#### WHAT TO PRODUCE:
Exact transcription of the following records is needed, with every picture dropped.

Collected data entries
+++

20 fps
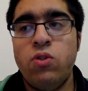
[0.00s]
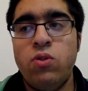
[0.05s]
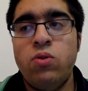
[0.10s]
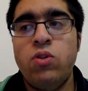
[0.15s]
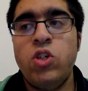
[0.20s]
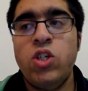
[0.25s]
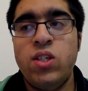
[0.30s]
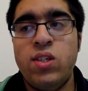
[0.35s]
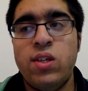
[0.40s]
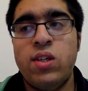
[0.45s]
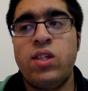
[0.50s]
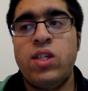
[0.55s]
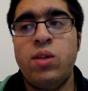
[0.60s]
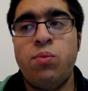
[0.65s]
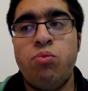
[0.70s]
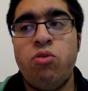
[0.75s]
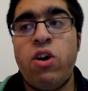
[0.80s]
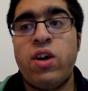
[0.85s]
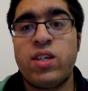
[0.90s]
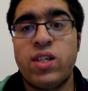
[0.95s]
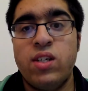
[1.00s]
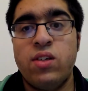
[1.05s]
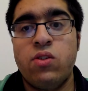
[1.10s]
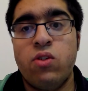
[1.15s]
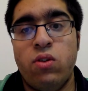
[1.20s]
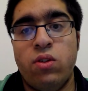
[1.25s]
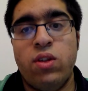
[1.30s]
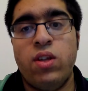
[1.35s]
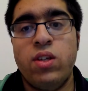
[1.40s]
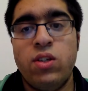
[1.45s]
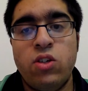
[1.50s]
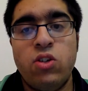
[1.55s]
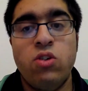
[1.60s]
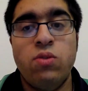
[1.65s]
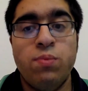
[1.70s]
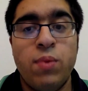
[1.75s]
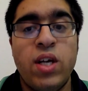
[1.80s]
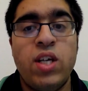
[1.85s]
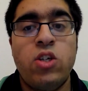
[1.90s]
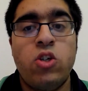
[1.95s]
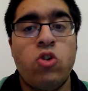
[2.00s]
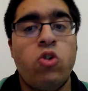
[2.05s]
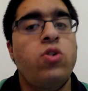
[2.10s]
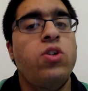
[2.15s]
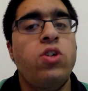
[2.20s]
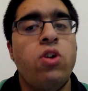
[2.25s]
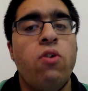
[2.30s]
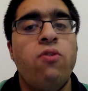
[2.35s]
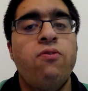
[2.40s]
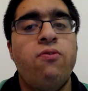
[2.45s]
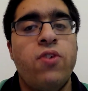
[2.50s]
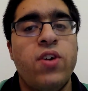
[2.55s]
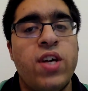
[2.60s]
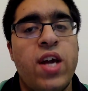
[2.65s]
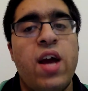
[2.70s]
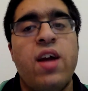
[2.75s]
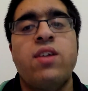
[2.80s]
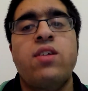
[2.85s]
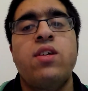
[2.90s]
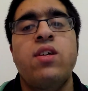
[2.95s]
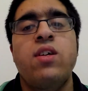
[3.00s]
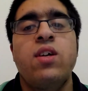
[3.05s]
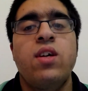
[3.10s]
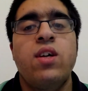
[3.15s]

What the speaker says: GCSE practice on this to make sure you don't forget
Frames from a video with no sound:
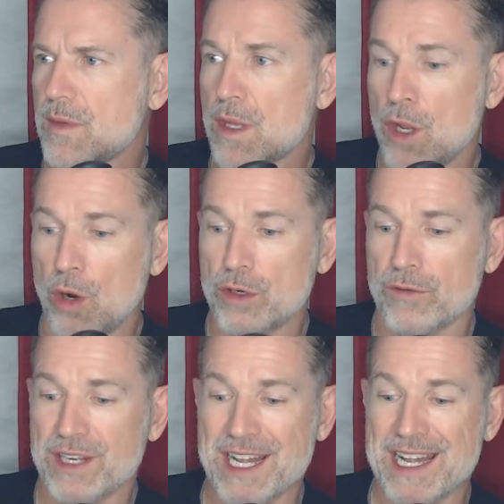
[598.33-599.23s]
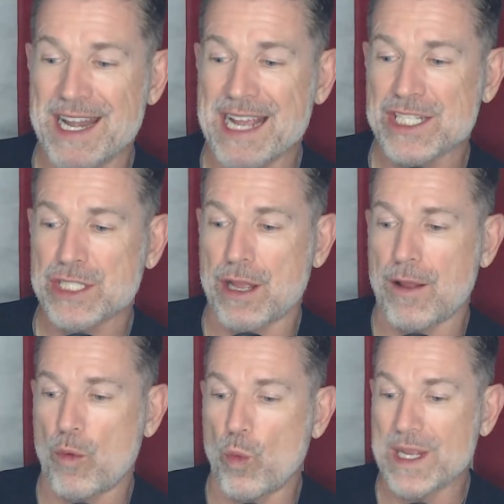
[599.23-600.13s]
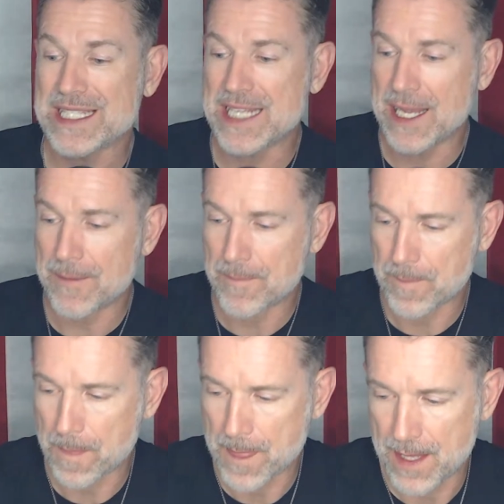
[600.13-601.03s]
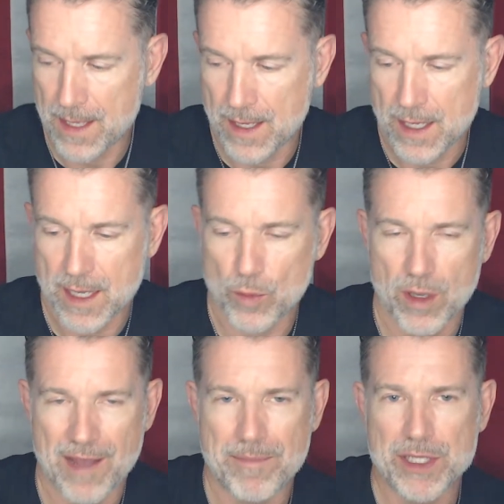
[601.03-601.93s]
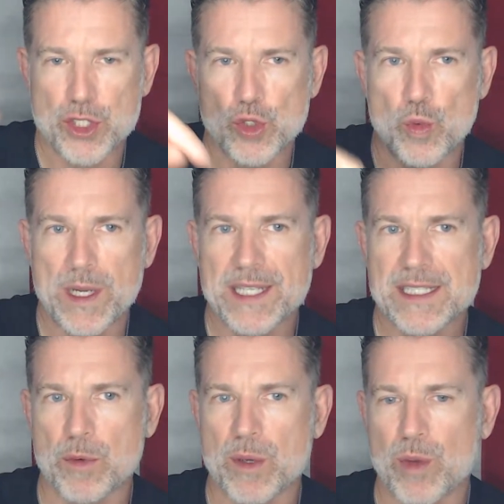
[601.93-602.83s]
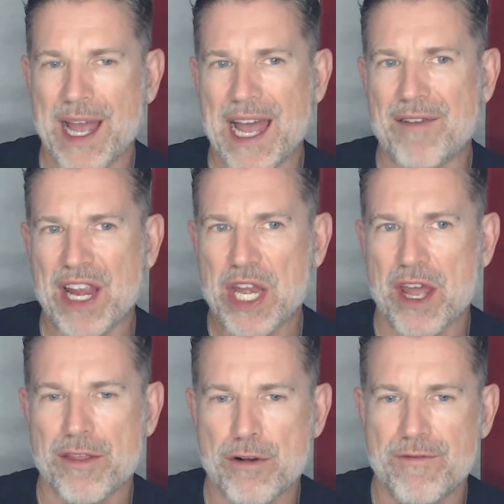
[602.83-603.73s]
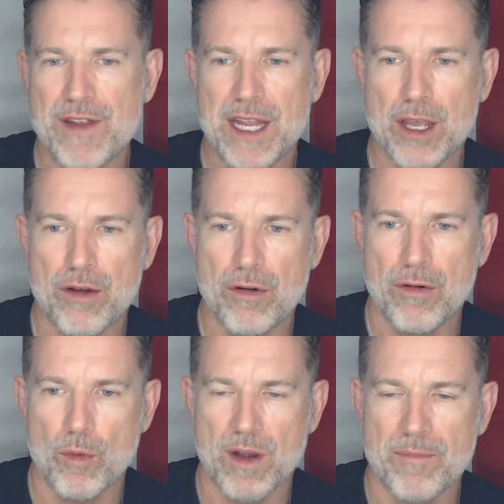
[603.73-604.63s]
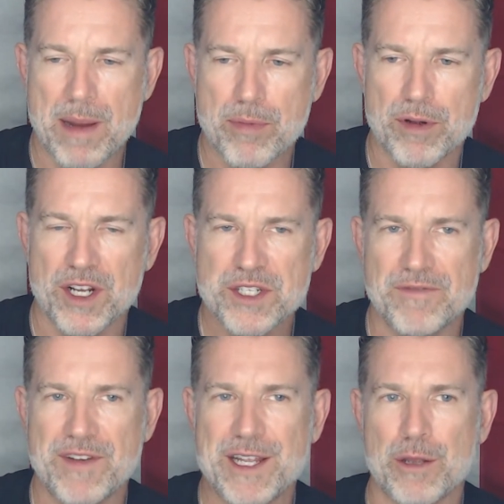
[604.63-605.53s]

Oh, don't forget, next Wednesday It will have been 2 weeks, and we will have another video, one of my production video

+++

#### WRITTEN RESPONSE:
20 fps
[0.00s]
[0.05s]
[0.10s]
[0.15s]
[0.20s]
[0.25s]
[0.30s]
[0.35s]
[0.40s]
[0.45s]
[0.50s]
[0.55s]
[0.60s]
[0.65s]
[0.70s]
[0.75s]
[0.80s]
[0.85s]
[0.90s]
[0.95s]
[1.00s]
[1.05s]
[1.10s]
[1.15s]
[1.20s]
[1.25s]
[1.30s]
[1.35s]
[1.40s]
[1.45s]
[1.50s]
[1.55s]
[1.60s]
[1.65s]
[1.70s]
[1.75s]
[1.80s]
[1.85s]
[1.90s]
[1.95s]
[2.00s]
[2.05s]
[2.10s]
[2.15s]
[2.20s]
[2.25s]
[2.30s]
[2.35s]
[2.40s]
[2.45s]
[2.50s]
[2.55s]
[2.60s]
[2.65s]
[2.70s]
[2.75s]
[2.80s]
[2.85s]
[2.90s]
[2.95s]
[3.00s]
[3.05s]
[3.10s]
[3.15s]

What the speaker says: GCSE practice on this to make sure you don't forget
Frames from a video with no sound:
[598.33-599.23s]
[599.23-600.13s]
[600.13-601.03s]
[601.03-601.93s]
[601.93-602.83s]
[602.83-603.73s]
[603.73-604.63s]
[604.63-605.53s]

Oh, don't forget, next Wednesday It will have been 2 weeks, and we will have another video, one of my production video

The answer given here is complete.